ChainRules.jl `norm` at zero

From https://github.com/JuliaDiff/ForwardDiff.jl/issues/547, note that the rule for norm gives zero gradient at x=0. It might be preferable to pick something like a sub-gradient?

julia> using Zygote, ForwardDiff, LinearAlgebra

julia> for g in [Zygote.gradient, ForwardDiff.gradient]
       @show g
       for f in [norm, x -> sqrt(sum(abs2, x))]
         @show f
         @show g(f, [eps(),0])
         @show g(f, [0,eps()])
         @show g(f, [0,0])
       end
       end
g = Zygote.gradient
f = LinearAlgebra.norm
g(f, [eps(), 0]) = ([1.0, 0.0],)
g(f, [0, eps()]) = ([0.0, 1.0],)
g(f, [0, 0]) = ([0.0, 0.0],)   # rule from ChainRules
f = var"#17#18"()
g(f, [eps(), 0]) = ([1.0, 0.0],)
g(f, [0, eps()]) = ([0.0, 1.0],)
g(f, [0, 0]) = ([NaN, NaN],)   # with hand-written norm, 0/0
g = ForwardDiff.gradient
f = LinearAlgebra.norm
g(f, [eps(), 0]) = [1.0, 0.0]
g(f, [0, eps()]) = [0.0, 1.0]
g(f, [0, 0]) = [0.0, 1.0]      # this picks a sub-gradient?
f = var"#17#18"()
g(f, [eps(), 0]) = [1.0, 0.0]
g(f, [0, eps()]) = [0.0, 1.0]
g(f, [0, 0]) = [NaN, NaN]

Oct 08 '21 17:10 mcabbott

[0.0, 0.0] seems right to me; but maybe i am missing something important. Breaking symmetry and choosing either [1.0, 0.0] or [0.0, 1.0] seems icky. I guess we could do fill(inv(sqrt(length(x))), length(x)), though that also is a arbitrary choice of perturbing off on a "positive diagonal"

Oct 12 '21 10:10 oxinabox

Seems to be norm would often be used in an optimization problem, where the optimum would be achieved when norm(...) == 0, so the [0,0] gradient makes sense to me. The only other way I can thinking of how one would get exactly a 0-norm is if one initialized points such that exactly a 0-norm was formed, which doesn't seem like our problem.

Oct 12 '21 11:10 sethaxen

The concern would be if x==[0,0] wasn't the optimum, then you could get stuck there. And you needn't initialise there, you could for instance be adding some noise & restricting, like x_next = clamp.(x .+ randn.()./100, 0, 1).

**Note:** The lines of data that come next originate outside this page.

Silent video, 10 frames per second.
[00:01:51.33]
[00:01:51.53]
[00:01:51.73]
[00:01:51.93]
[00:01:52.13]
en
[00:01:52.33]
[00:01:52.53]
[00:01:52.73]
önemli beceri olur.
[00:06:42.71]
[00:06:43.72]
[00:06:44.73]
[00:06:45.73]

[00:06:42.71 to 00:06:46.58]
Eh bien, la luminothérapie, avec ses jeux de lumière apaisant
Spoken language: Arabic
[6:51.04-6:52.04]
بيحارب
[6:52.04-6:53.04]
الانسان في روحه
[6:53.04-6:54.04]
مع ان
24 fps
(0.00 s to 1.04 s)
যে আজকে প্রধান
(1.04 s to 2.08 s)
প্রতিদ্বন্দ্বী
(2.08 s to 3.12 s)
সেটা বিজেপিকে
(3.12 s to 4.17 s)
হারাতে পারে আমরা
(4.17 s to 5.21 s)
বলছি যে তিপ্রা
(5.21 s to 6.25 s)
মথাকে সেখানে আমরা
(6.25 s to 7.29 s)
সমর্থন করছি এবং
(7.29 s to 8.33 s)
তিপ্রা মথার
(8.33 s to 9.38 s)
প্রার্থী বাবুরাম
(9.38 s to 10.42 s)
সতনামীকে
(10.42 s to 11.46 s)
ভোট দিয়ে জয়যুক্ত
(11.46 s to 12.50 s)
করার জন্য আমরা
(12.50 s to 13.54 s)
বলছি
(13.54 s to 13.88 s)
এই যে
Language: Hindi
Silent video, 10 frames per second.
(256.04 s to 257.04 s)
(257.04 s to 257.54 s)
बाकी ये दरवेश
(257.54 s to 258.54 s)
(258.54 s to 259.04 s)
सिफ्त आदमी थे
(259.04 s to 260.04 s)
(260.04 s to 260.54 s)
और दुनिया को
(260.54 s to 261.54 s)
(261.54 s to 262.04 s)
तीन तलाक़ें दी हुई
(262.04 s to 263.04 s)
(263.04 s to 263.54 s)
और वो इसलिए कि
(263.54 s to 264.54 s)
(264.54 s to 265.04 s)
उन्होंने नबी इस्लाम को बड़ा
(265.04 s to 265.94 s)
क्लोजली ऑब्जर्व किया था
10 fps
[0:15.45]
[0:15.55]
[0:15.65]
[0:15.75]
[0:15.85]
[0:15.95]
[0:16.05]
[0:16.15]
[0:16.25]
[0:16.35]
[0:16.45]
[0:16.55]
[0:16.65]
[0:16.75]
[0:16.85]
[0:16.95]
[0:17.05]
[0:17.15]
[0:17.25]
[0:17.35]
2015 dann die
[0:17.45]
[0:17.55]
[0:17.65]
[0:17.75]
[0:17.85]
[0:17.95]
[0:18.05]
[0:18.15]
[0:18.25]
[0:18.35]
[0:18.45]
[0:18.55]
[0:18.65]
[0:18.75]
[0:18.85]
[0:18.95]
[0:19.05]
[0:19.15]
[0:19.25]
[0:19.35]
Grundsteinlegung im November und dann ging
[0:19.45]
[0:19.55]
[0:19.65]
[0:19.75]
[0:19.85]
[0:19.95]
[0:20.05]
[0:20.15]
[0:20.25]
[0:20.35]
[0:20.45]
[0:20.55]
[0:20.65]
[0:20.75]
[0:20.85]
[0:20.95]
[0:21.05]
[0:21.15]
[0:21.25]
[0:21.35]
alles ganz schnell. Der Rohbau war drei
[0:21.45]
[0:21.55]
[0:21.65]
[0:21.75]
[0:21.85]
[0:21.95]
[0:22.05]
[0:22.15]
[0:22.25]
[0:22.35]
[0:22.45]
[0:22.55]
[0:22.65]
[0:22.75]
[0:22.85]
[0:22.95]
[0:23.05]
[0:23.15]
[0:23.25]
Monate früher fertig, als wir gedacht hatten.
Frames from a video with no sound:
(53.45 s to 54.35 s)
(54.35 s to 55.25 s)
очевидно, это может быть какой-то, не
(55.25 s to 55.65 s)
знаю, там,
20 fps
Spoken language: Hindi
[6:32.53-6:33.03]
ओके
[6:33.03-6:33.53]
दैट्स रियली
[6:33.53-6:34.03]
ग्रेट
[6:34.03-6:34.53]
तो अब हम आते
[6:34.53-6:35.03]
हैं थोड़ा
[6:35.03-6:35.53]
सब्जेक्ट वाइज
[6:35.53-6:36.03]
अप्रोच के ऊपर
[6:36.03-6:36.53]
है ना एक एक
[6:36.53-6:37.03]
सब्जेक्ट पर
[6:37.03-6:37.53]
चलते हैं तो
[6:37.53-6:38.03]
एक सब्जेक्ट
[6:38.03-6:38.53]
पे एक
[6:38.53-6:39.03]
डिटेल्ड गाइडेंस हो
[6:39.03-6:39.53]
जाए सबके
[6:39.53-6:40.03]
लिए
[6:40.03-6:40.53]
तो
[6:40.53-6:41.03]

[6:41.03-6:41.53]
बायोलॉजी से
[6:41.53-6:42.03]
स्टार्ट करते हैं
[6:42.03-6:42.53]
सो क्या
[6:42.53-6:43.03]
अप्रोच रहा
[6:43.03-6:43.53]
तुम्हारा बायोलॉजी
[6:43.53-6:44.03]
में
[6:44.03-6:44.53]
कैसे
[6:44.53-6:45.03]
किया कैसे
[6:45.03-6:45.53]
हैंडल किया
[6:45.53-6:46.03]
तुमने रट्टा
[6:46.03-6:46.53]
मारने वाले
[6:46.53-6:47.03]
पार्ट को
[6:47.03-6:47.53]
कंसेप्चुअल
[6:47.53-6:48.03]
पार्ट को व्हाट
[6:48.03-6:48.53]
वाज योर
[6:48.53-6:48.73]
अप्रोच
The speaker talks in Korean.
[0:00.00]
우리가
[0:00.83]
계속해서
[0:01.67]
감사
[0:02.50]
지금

Mathematically the answer will depend on what direction you approach this point from. Which could lead you to argue that no limit exists, and the right answer is then NaN. But for optimisation, probably it's better to pick one?

That said, this hasn't bitten me, but it came up in the linked ForwardDiff issue.

Oct 12 '21 14:10 mcabbott